2. die radikale Befreiung - in der der Befreiungsakt auf die vollständige Zerstörung der ökonomischen Basis und ihrer sie tragenden Subjekte ("Unternehmer") hinauslief. Nationalsozialismus wurde von den "kommunistischen Befreiern" als politische Herrschaft der aggressivsten Teile des monopolistischen Finanzkapitals definiert. Diese Herrschaft konnte - konsequent gedacht - nur dann dauerhaft gebrochen werden, wenn deren Basis beseitigt würde. Schauplatz dieser "Befreiung" war die Sowjetische Besatzungszone Kleindeutschlands und spätere DDR. "Frei" und "Befreit" waren hier nur die Kräfte der Besatzer und ihre in der ZONE installierten Statthalter. neuen Tyrannei. Sie konnten sich - wenn auch nur nach innen - ungehemmt entfalten; setzten ihre Inhumanität unter dem Deckmantel einer Theorie um, deren alleiniges Auslegungs-Monopol in ihren Köpfen lag. Diese radikale war eine Befreiung der wenigen, eine Freiheit für die Tyrannei der Sieger im Gebiet der Nichtvertriebenen.
3. die totale Befreiung - in deren Ablauf die Ausrottung der Ur-Bevölkerung durch Vernichtung und Vertreibung erfolgte. In diesen total-befreiten Zonen definierten die Sieger „Befreiung“ als das völlige Eliminieren ALLER zu einem Volk gehörigen Glieder (einschließlich der Kommunisten!). Dieser völkische Charakter (horizontale Sozialstruktur) des historischen Ereignisse nach dem 8. Mai 1945 war das genaue Gegenteil des Selbstanspruchs des Sowjet-Staates, der stets den Klassencharakter (die vertikale Sozialstruktur) der nicht-sozialistischen Staaten als Ursache des Krieges behauptete. So vollbrachte er die Taten, deren er seiner Gegner bezichtigte. Hier von Ex-Ost-Deutschland zu sprechen (Ostpreußen, Hinterpommern, Neumark, Schlesien, Ostsachsen, Sudentengebiete) griffe zu kurz; Deutsche, Polen, Ungarn, Rumänen, Krimtataren, Finnen, Balten, Ukrainer ... sie alle wurden Opfer der Befreier, die mit ihrem Sieg den vermeintlichen Geist der Befreiten aufnahmen und diese wie Untermenschen behandelten. Verächtlich schauten viele Sowjet-Genossen auf die "befreiten" künftigen Vasallen.

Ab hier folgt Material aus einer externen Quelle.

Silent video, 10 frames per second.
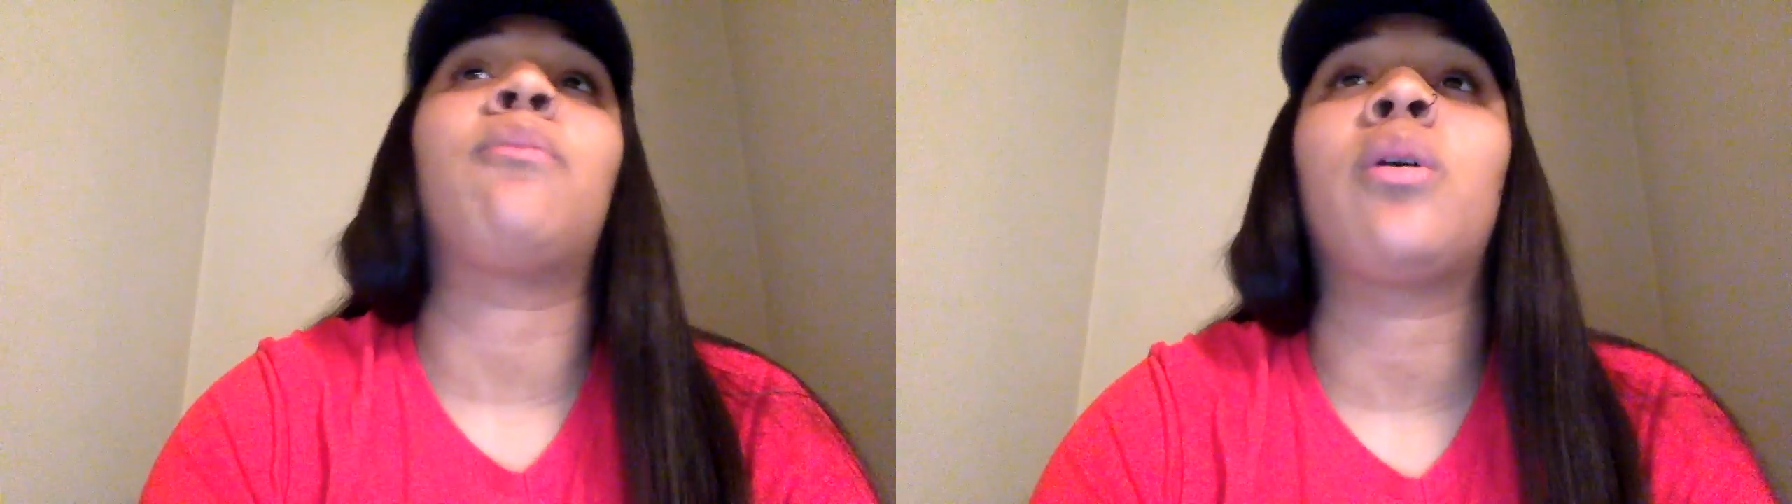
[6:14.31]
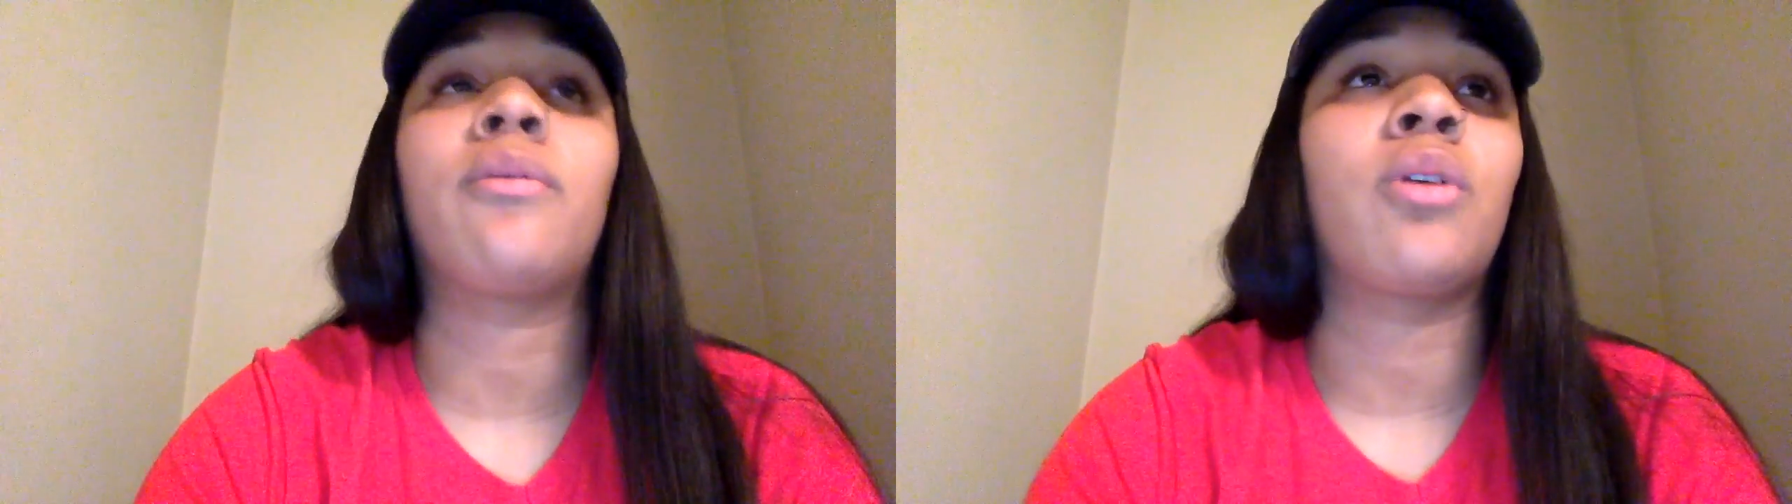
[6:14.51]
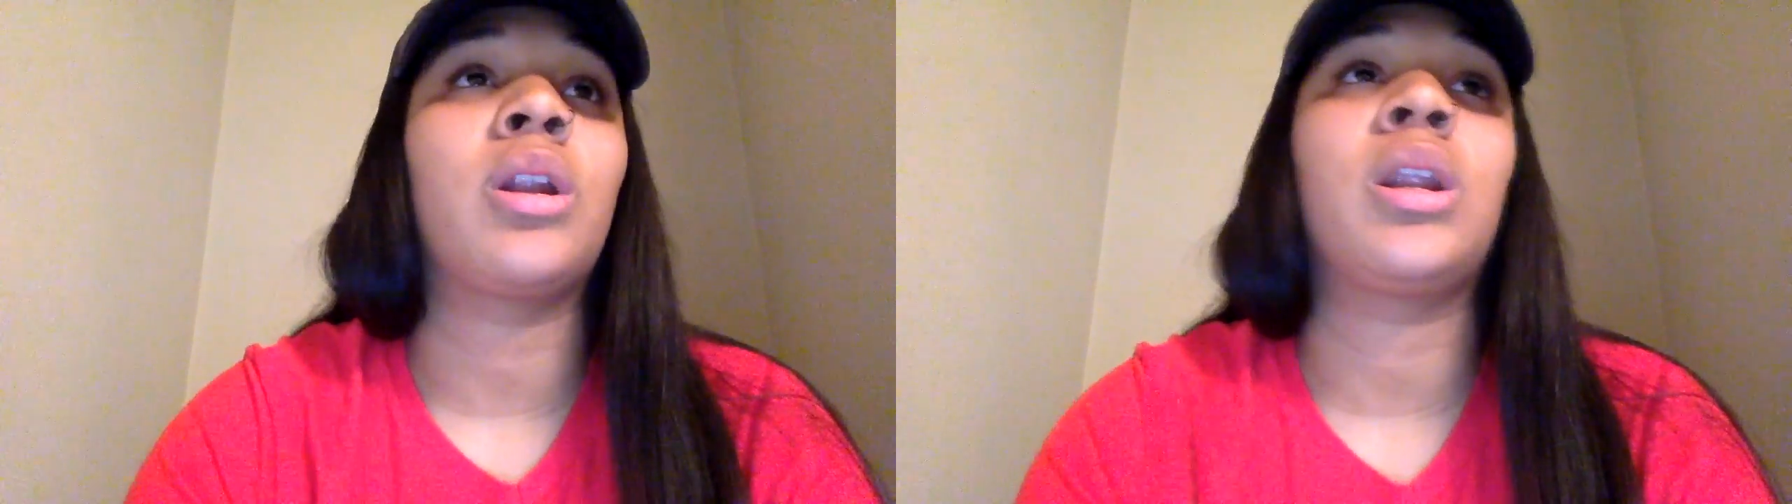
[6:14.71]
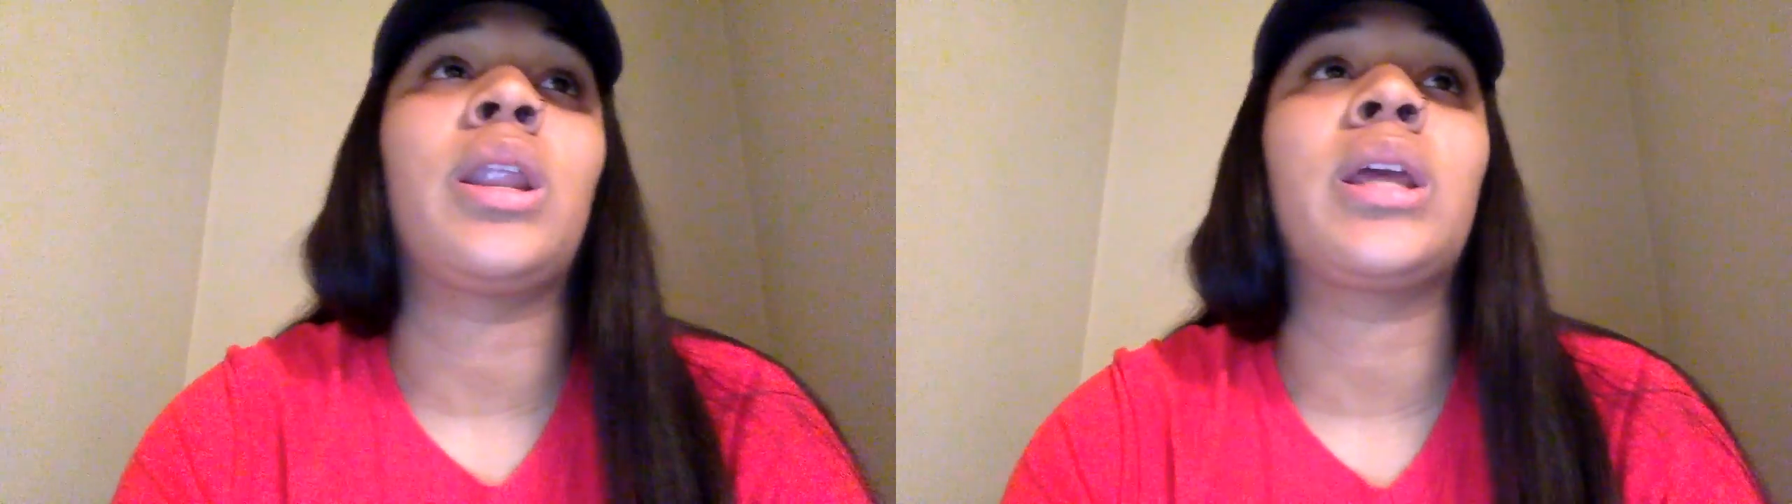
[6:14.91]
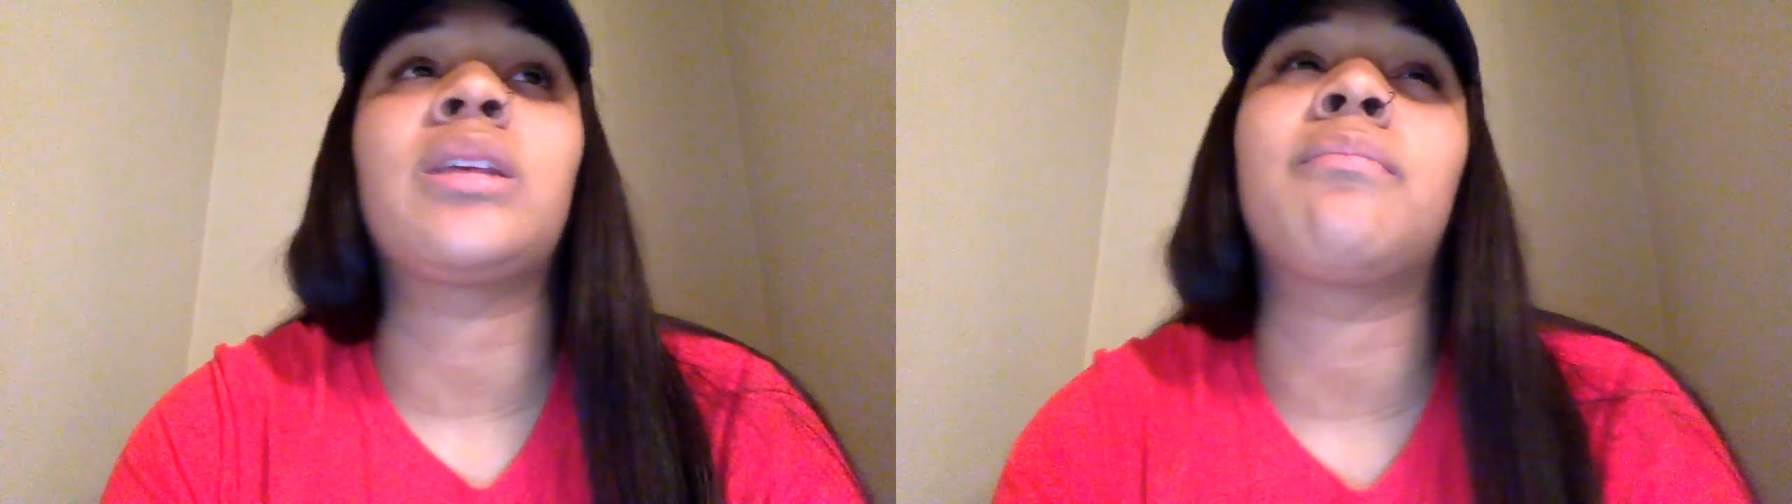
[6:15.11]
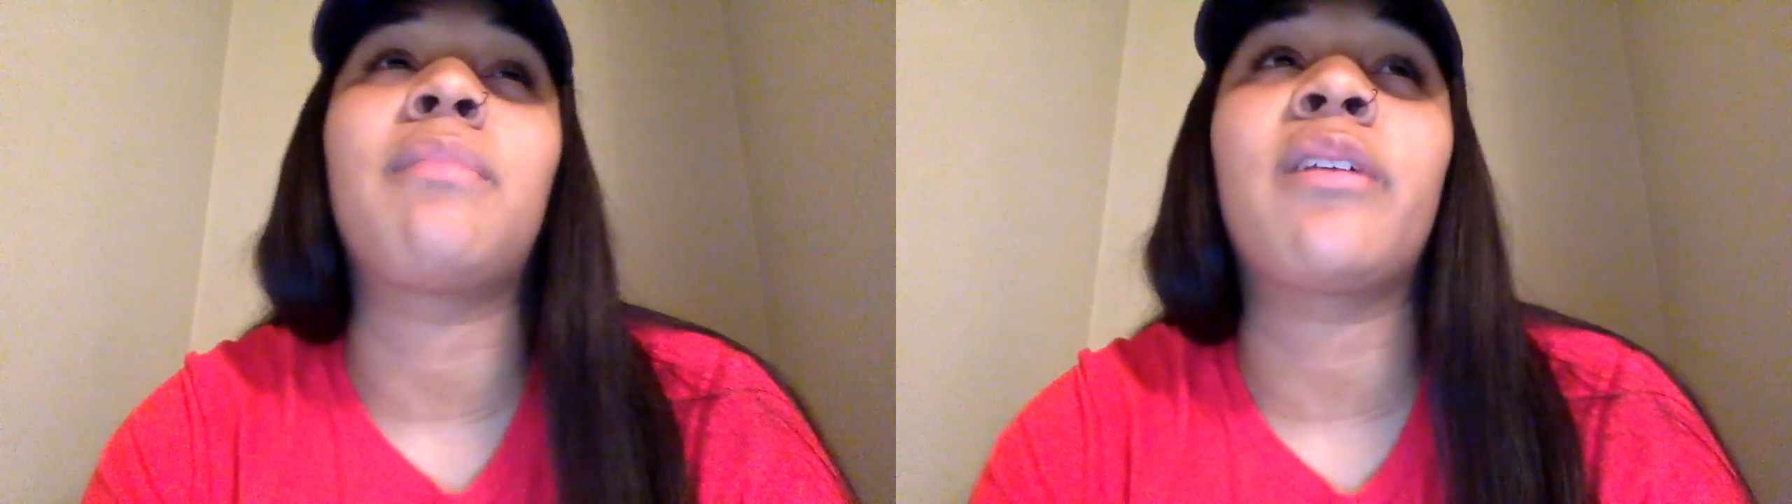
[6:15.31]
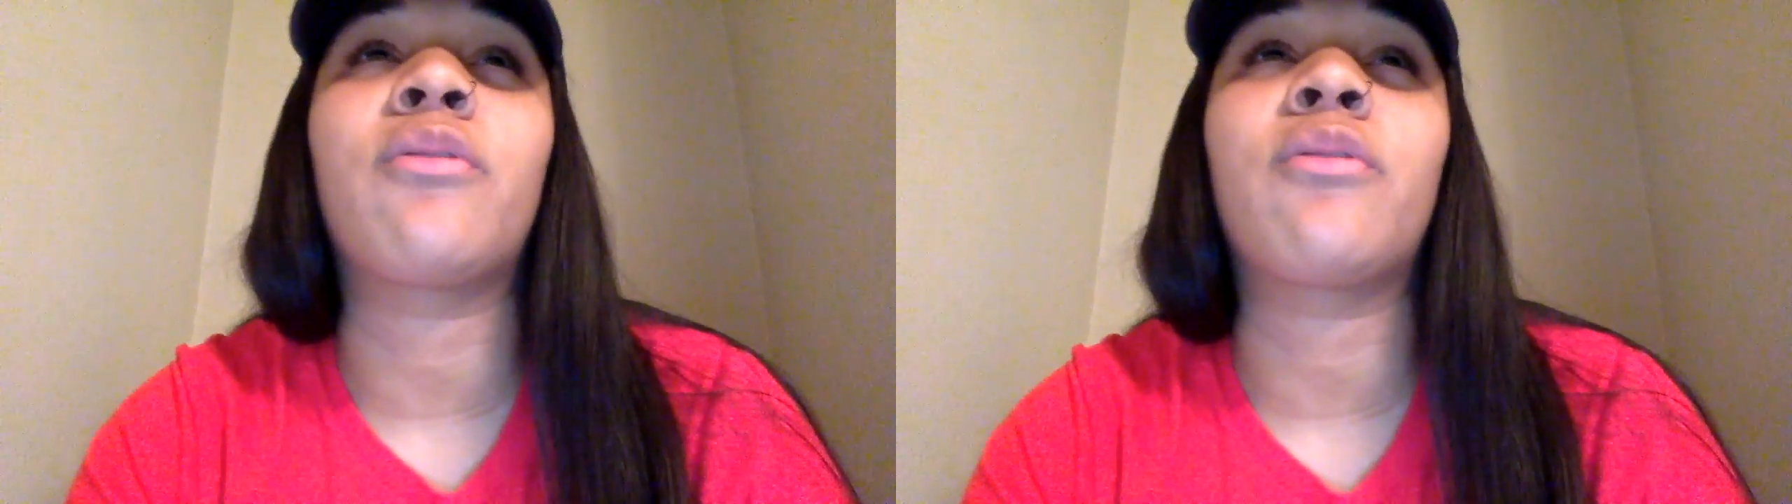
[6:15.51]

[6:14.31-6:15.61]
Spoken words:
boyfriend and like some of my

Kommunist Wolfgang Leonhardt, Auserlesener in der Gruppe Ulbricht und damit Kronzeuge dieser Tage, schildert eine Fahrt mit einem russischen Verbindungsoffizier, die der Reorganisation des Lebens dienen soll, kurz nach dem Zusammenbruch im noch vollständig von sowjetischen Streitkräften besetzten Berlin: "Ha! Da sind sie - unsere Feinde!" ruft der hochrangige Russe. "Wer?" fragt Leonhardt entgeistert. "Die Faschisten?" - "Nein!" entgegnet der Offizier. "Die sowjetischen Reparationskommandos!"

Befreiung findet dort ihre Vollendung, wo sie in Selbstbefreiung mündet. Der Aufbruch aus der selbstverschuldeten Unmündigkeit aber - dieser Aufbruch zur Selbstbefreiung steht noch aus!